----- Records

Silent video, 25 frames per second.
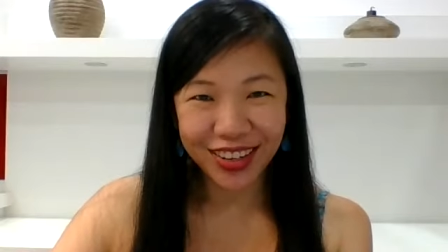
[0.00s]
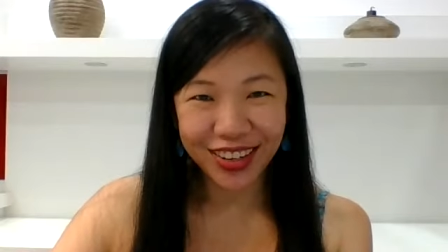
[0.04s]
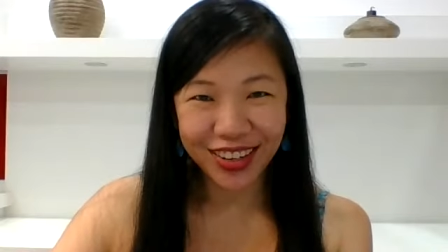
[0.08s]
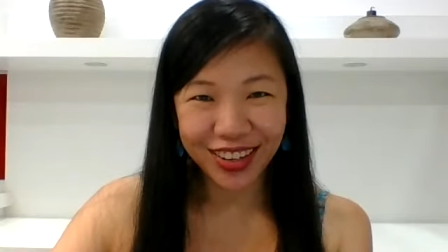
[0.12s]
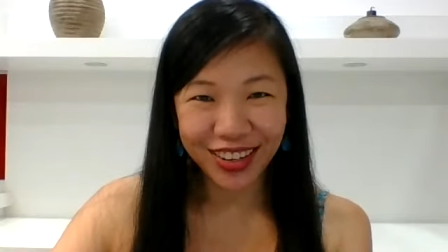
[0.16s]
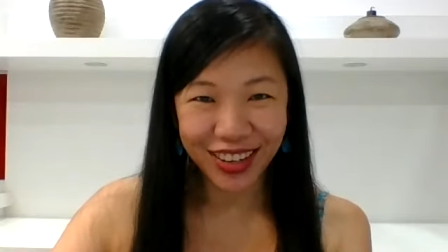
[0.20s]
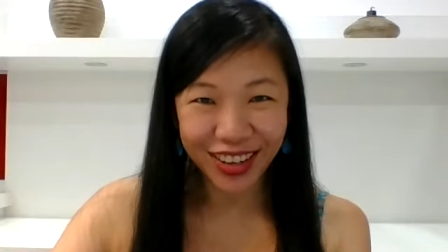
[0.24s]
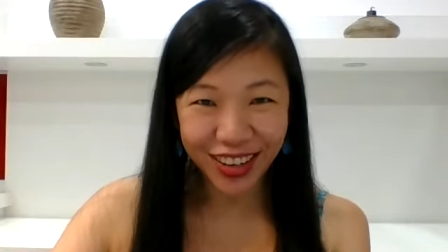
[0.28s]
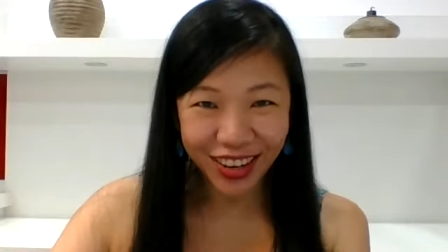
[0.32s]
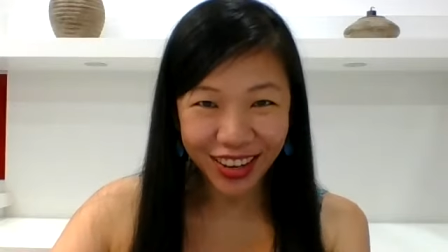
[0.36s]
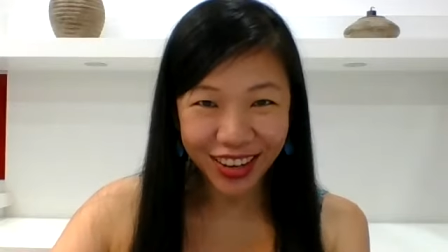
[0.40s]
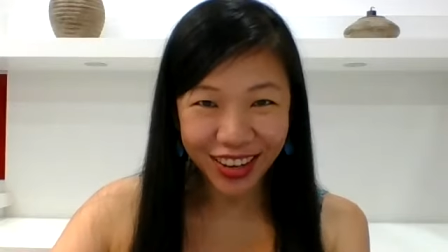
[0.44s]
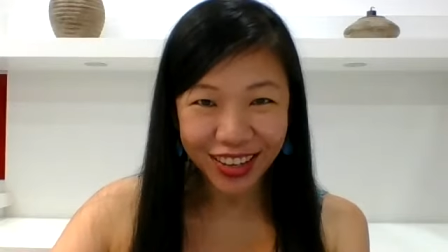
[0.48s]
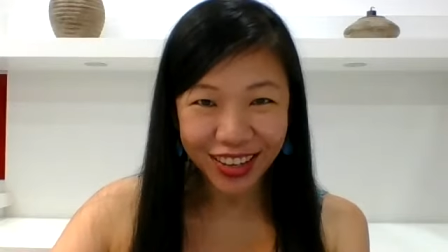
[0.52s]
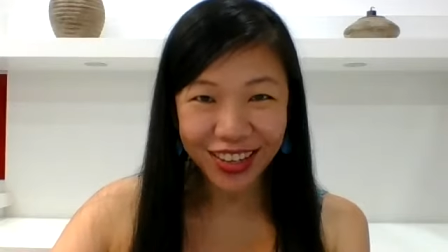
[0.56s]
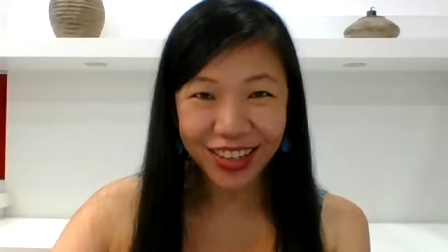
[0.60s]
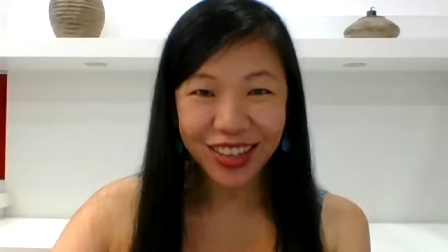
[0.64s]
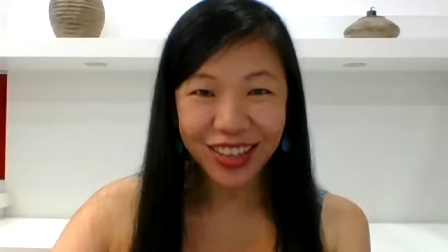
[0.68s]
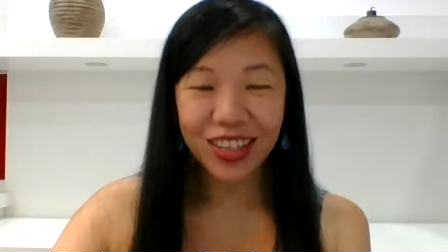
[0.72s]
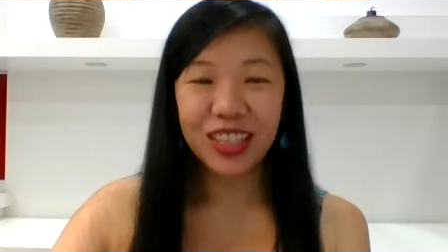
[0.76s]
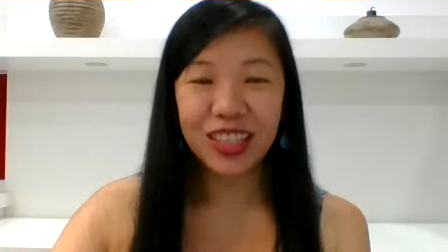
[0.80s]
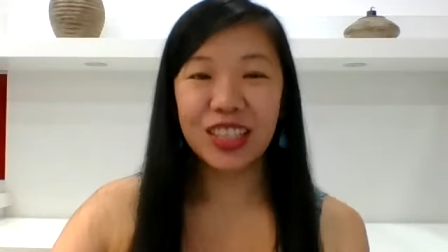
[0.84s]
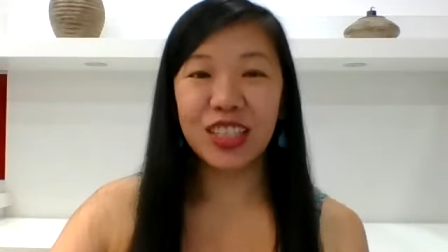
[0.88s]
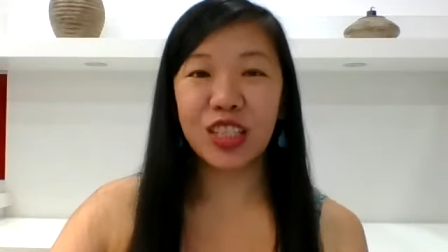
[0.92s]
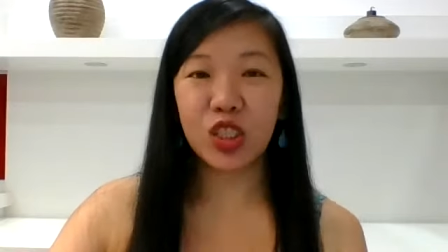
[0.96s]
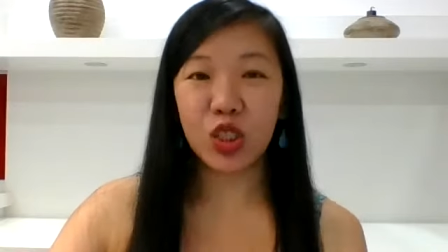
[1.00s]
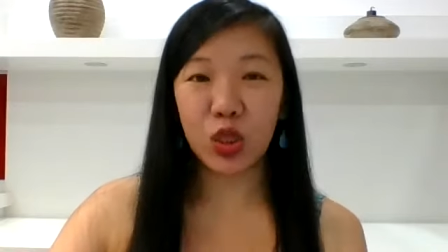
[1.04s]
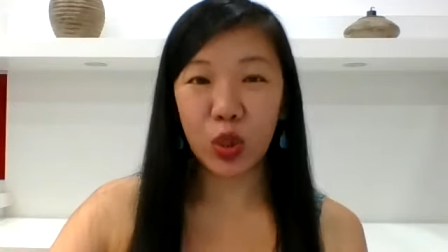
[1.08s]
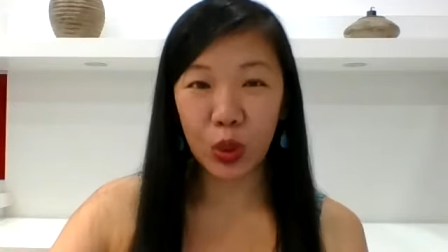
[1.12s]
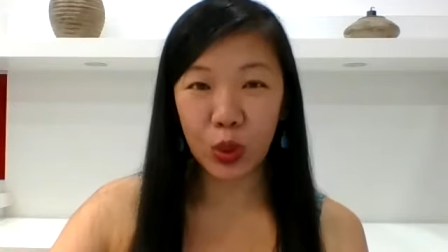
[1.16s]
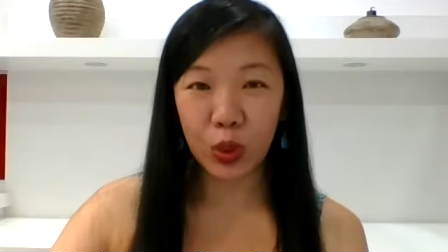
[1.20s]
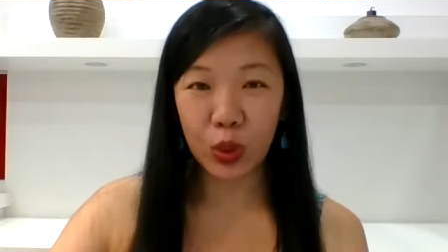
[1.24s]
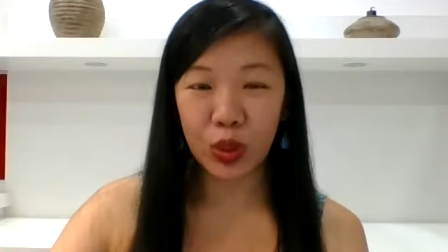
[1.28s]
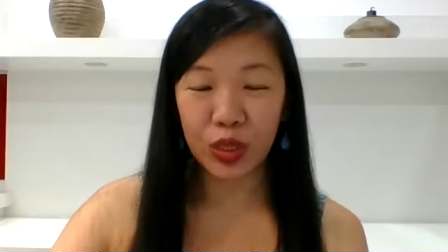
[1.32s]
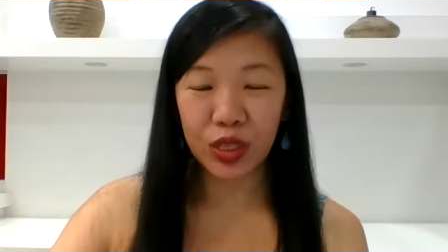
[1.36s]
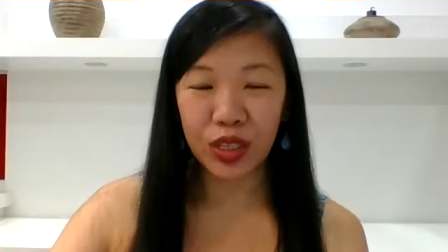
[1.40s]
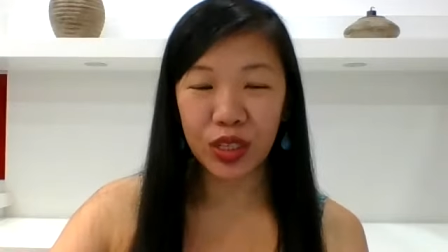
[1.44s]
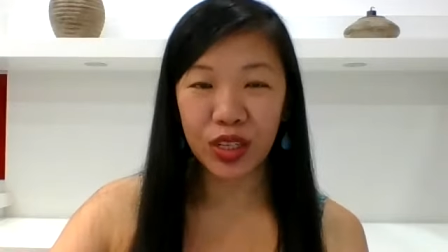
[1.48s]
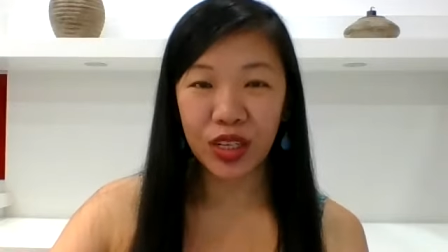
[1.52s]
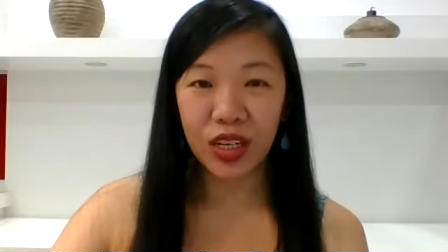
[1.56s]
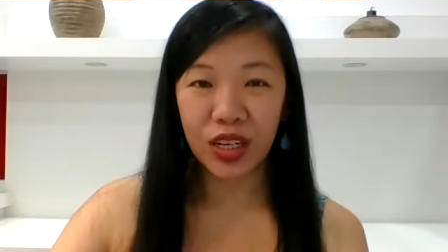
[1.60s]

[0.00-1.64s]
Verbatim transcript: Okay, the tone.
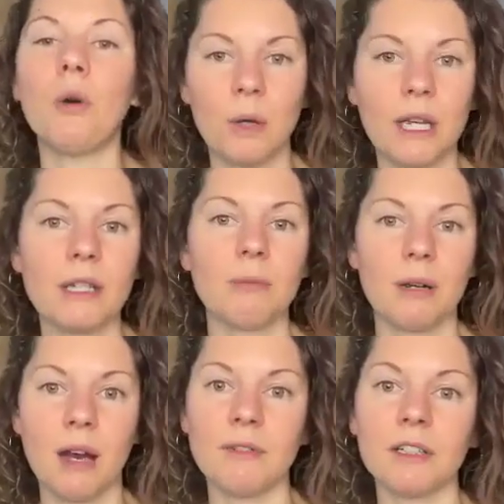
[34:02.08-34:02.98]
a week to
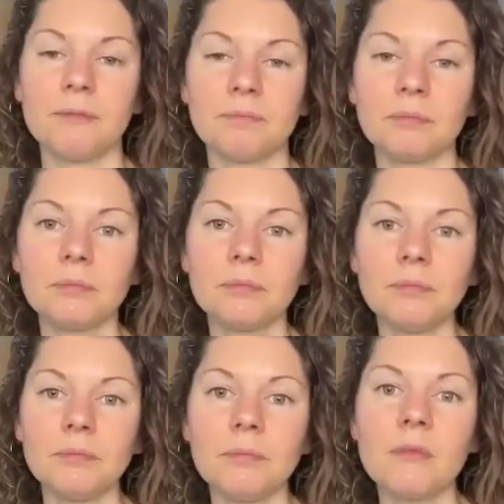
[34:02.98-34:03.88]
recover.
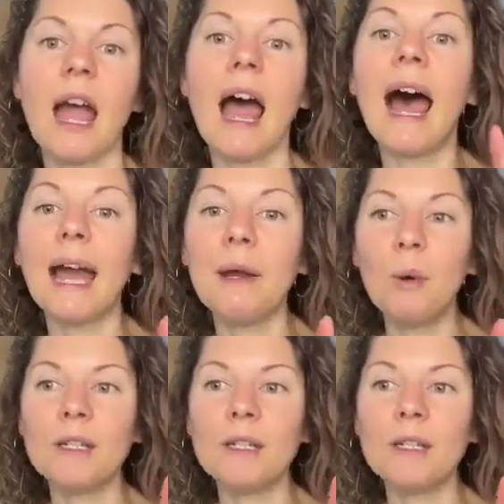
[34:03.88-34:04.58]
I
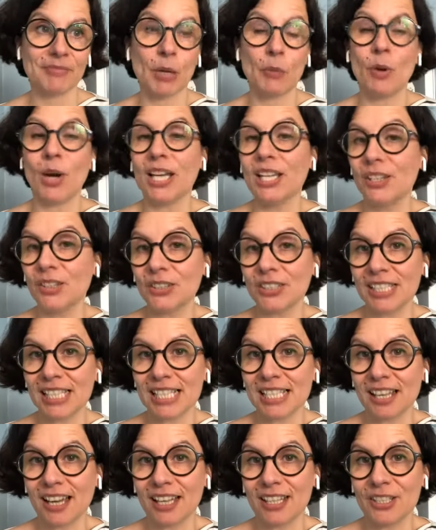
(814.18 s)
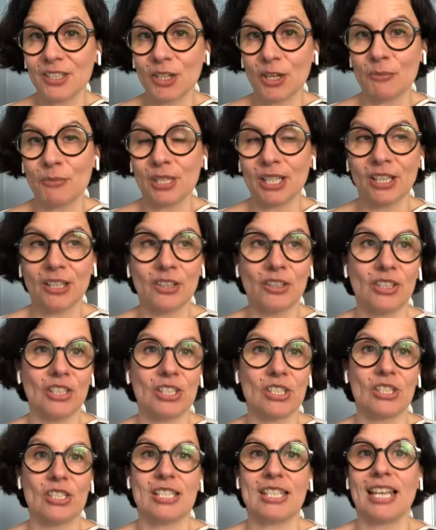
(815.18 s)
Why not design terms and
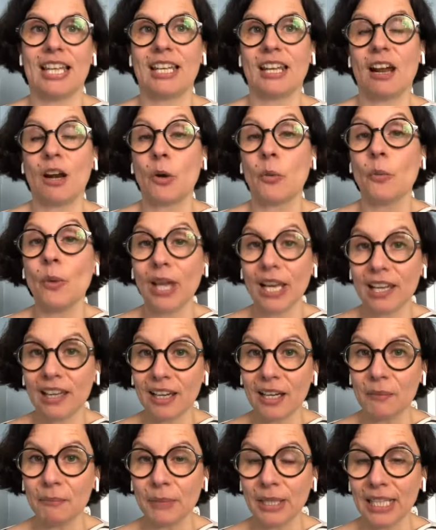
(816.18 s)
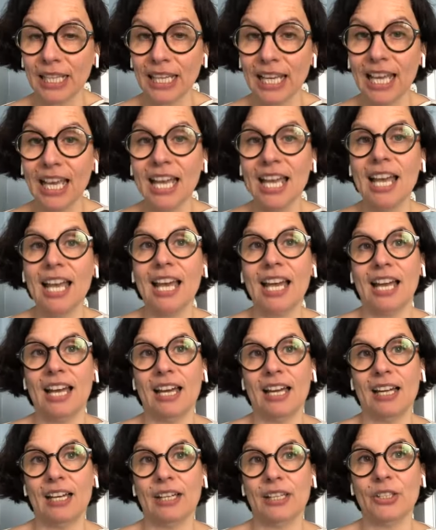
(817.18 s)
conditions that are welcoming
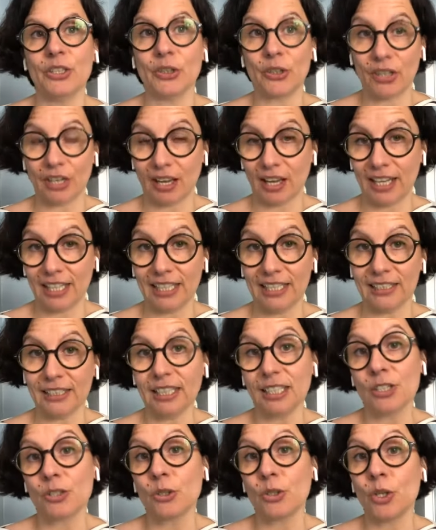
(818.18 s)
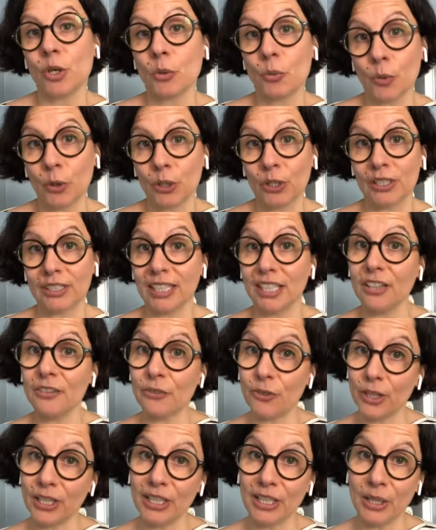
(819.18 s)
your client into your world in a
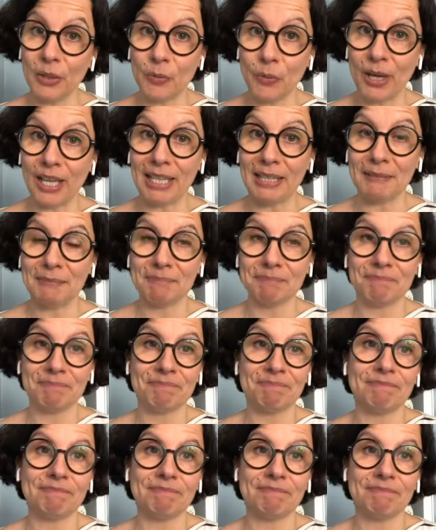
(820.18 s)
friendly way?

----------

The task requires that every line above be transcribed exactly, without the images.

Silent video, 25 frames per second.
[0.00s]
[0.04s]
[0.08s]
[0.12s]
[0.16s]
[0.20s]
[0.24s]
[0.28s]
[0.32s]
[0.36s]
[0.40s]
[0.44s]
[0.48s]
[0.52s]
[0.56s]
[0.60s]
[0.64s]
[0.68s]
[0.72s]
[0.76s]
[0.80s]
[0.84s]
[0.88s]
[0.92s]
[0.96s]
[1.00s]
[1.04s]
[1.08s]
[1.12s]
[1.16s]
[1.20s]
[1.24s]
[1.28s]
[1.32s]
[1.36s]
[1.40s]
[1.44s]
[1.48s]
[1.52s]
[1.56s]
[1.60s]

[0.00-1.64s]
Verbatim transcript: Okay, the tone.
[34:02.08-34:02.98]
a week to
[34:02.98-34:03.88]
recover.
[34:03.88-34:04.58]
I
(814.18 s)
(815.18 s)
Why not design terms and
(816.18 s)
(817.18 s)
conditions that are welcoming
(818.18 s)
(819.18 s)
your client into your world in a
(820.18 s)
friendly way?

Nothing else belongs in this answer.